- Были усеяны, - сказала я. - А теперь - посмотри, какая красота: поля, степи, стада, виноградники...
- Вот, вот! - воскликнул Андрей, и глаза у него блеснули. - Ты попала в самую точку. Красота вокруг. И это потому, что история человечества состоит, слава богу, не из одних войн. Если бы всегда были одни только войны, то ни тебя, ни меня и на свете бы не было. Ничего бы не было. Культуру создают мудрые, сильные и справедливые народы. А разрушают культуру бандиты, вроде этого Бальбуса, будь он трижды проклят...
Красное блестящее солнце висело невысоко над водой. Волны катились правильными рядами, и по их глянцевитым бокам бежало отражение солнца. Но вот солнце опустилось еще ниже. Оно потеряло блеск, стало темно-малиновым. С моря подул широкий ровный ветер. Он погладил воду как бы против ворса, и море сделалось матовым, темно-синим - цвета индиго. Узкая ленточка вымпела затрепетала, защелкала на флагштоке водной станции "Динамо". Стало свежо. Мои руки покрылись гусиной кожей.
Андрей снял с себя пиджак и заставил меня его надеть. Я закуталась в пиджак и молча сидела, опустив голову и разглядывая орден Красного Знамени на его лацкане.
- За что? - спросила я.
- За Халхин-Гол, - сказал он.
Мы помолчали. Из-под волос, спутанных ветром, я украдкой смотрела на Андрея, на моего Андрея, с его широкими плечами и малиновым треугольником загара на груди, который виднелся в отворотах белоснежной сорочки.
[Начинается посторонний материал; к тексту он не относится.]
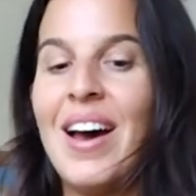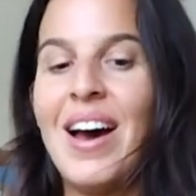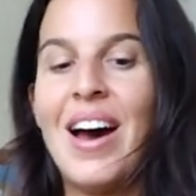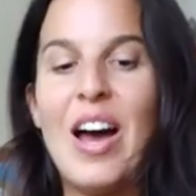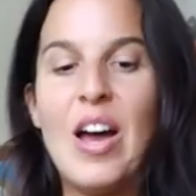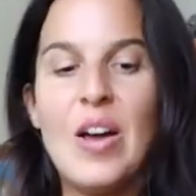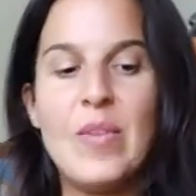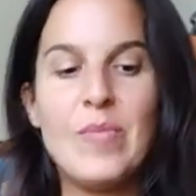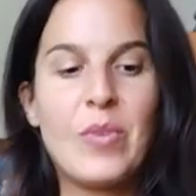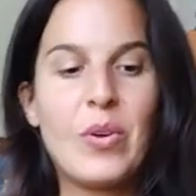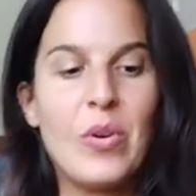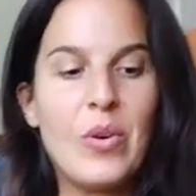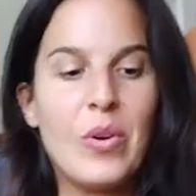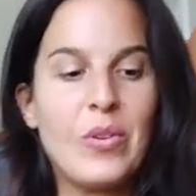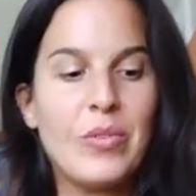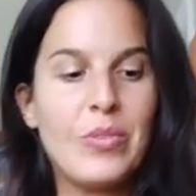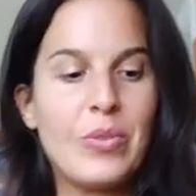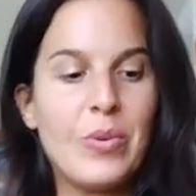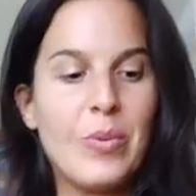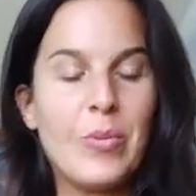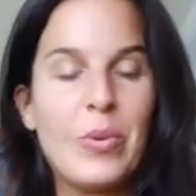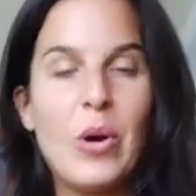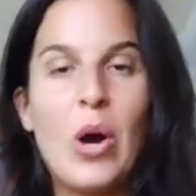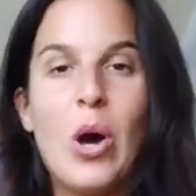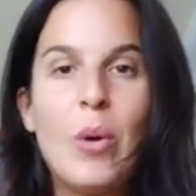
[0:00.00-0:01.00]
I'm going
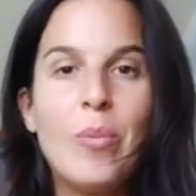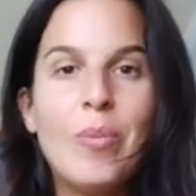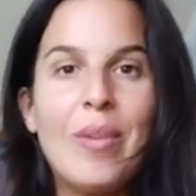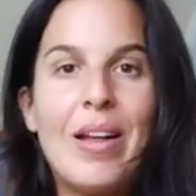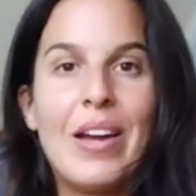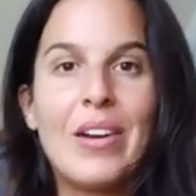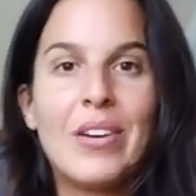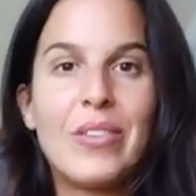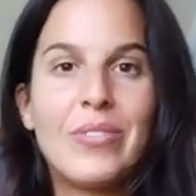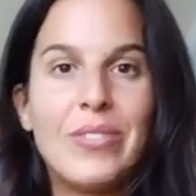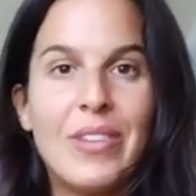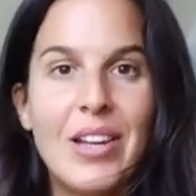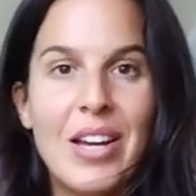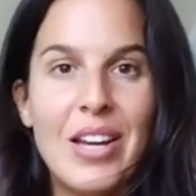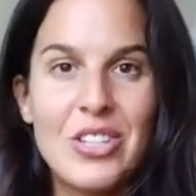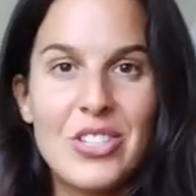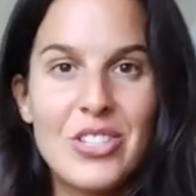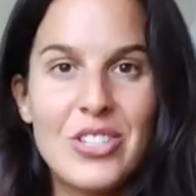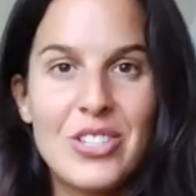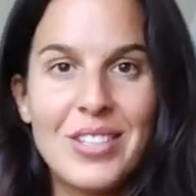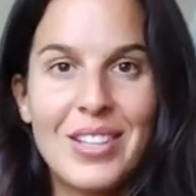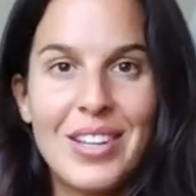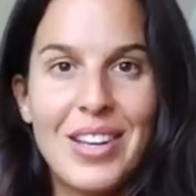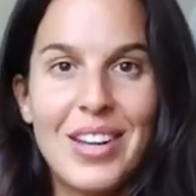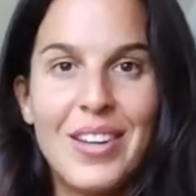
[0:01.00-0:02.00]
from gallbladder
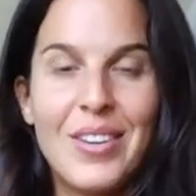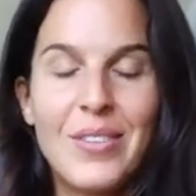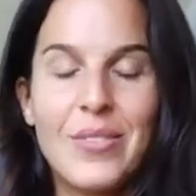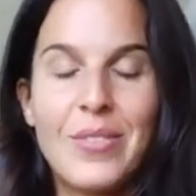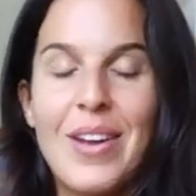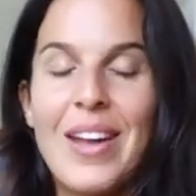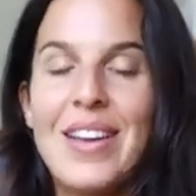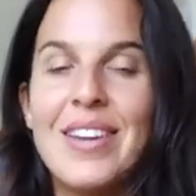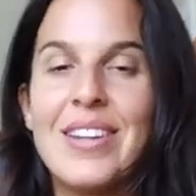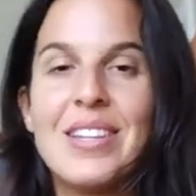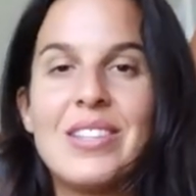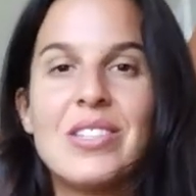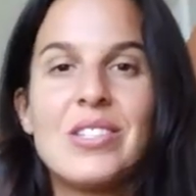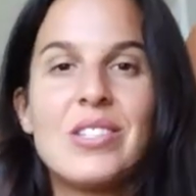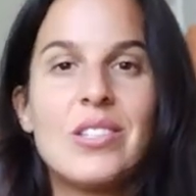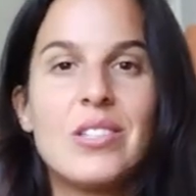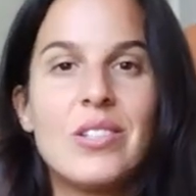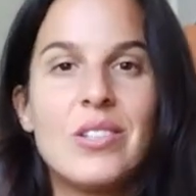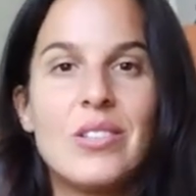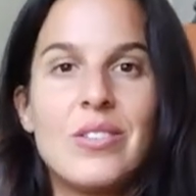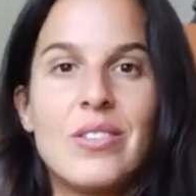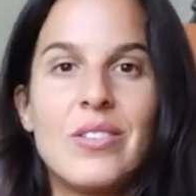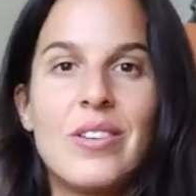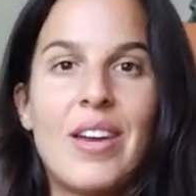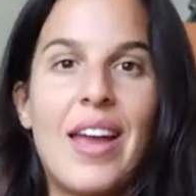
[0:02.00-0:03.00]
flush right
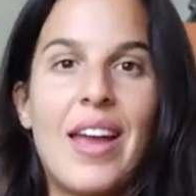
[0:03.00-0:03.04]
into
- Боже мой, - сказала я. - Неужели это опять когда-нибудь повторится?
- Обязательно, - сказал он, сильно окая. - И даже очень скоро.
- Но ведь это ужасно, Андрюша! Я не хочу.
- А ты думаешь, я хочу? Я тоже не хочу.
- И никто не хочет.
- К сожалению, - сказал Андрей, вздыхая, - в мире есть еще много разбойников, в которых обитает жадная и грубая душа Аулюса Теренция Бальбуса. И мы у них стоим поперек горла. Они не могут примириться с мыслью, что в мире есть счастливая, свободная, молодая и независимая страна, которая живет не по их каторжным, торгашеским законам обмана, грабежа и убийства, а по высшим, глубоко человеческим законам любви и справедливости. И все темные силы мира обязательно, рано или поздно, кинутся на нас с ножом. Эти бандиты воображают, что они сильнее нас. Еще со времени римского солдата Бальбуса нет, даже раньше, со времени Каина - они привыкли думать, что правда в силе. Но, черт бы их побрал, они крепко заблуждаются. Не правда в силе, а сила в правде. А правда - наша; стало быть, и сила у нас. И будь уверена, Ниночка, они еще почувствуют силу нашей правды. Ах, дьявол! - воскликнул Андрей, стукнув кулаком по ладони. - Ей-богу, прав был мой большой друг и приятель Валерий Павлович Чкалов, когда говорил мне: "Какие мы с тобой, Андрей, к черту, испытатели? Мы с тобой типичные истребители. Наше святое дело бить с воздуха и истреблять любого гада, который сунется к нам с оружием в руках". Я, знаешь, Ниночка, несколько раз просился, чтобы меня перевели из гражданской авиации в военную, в истребители. Да не берут. Неужто я старый?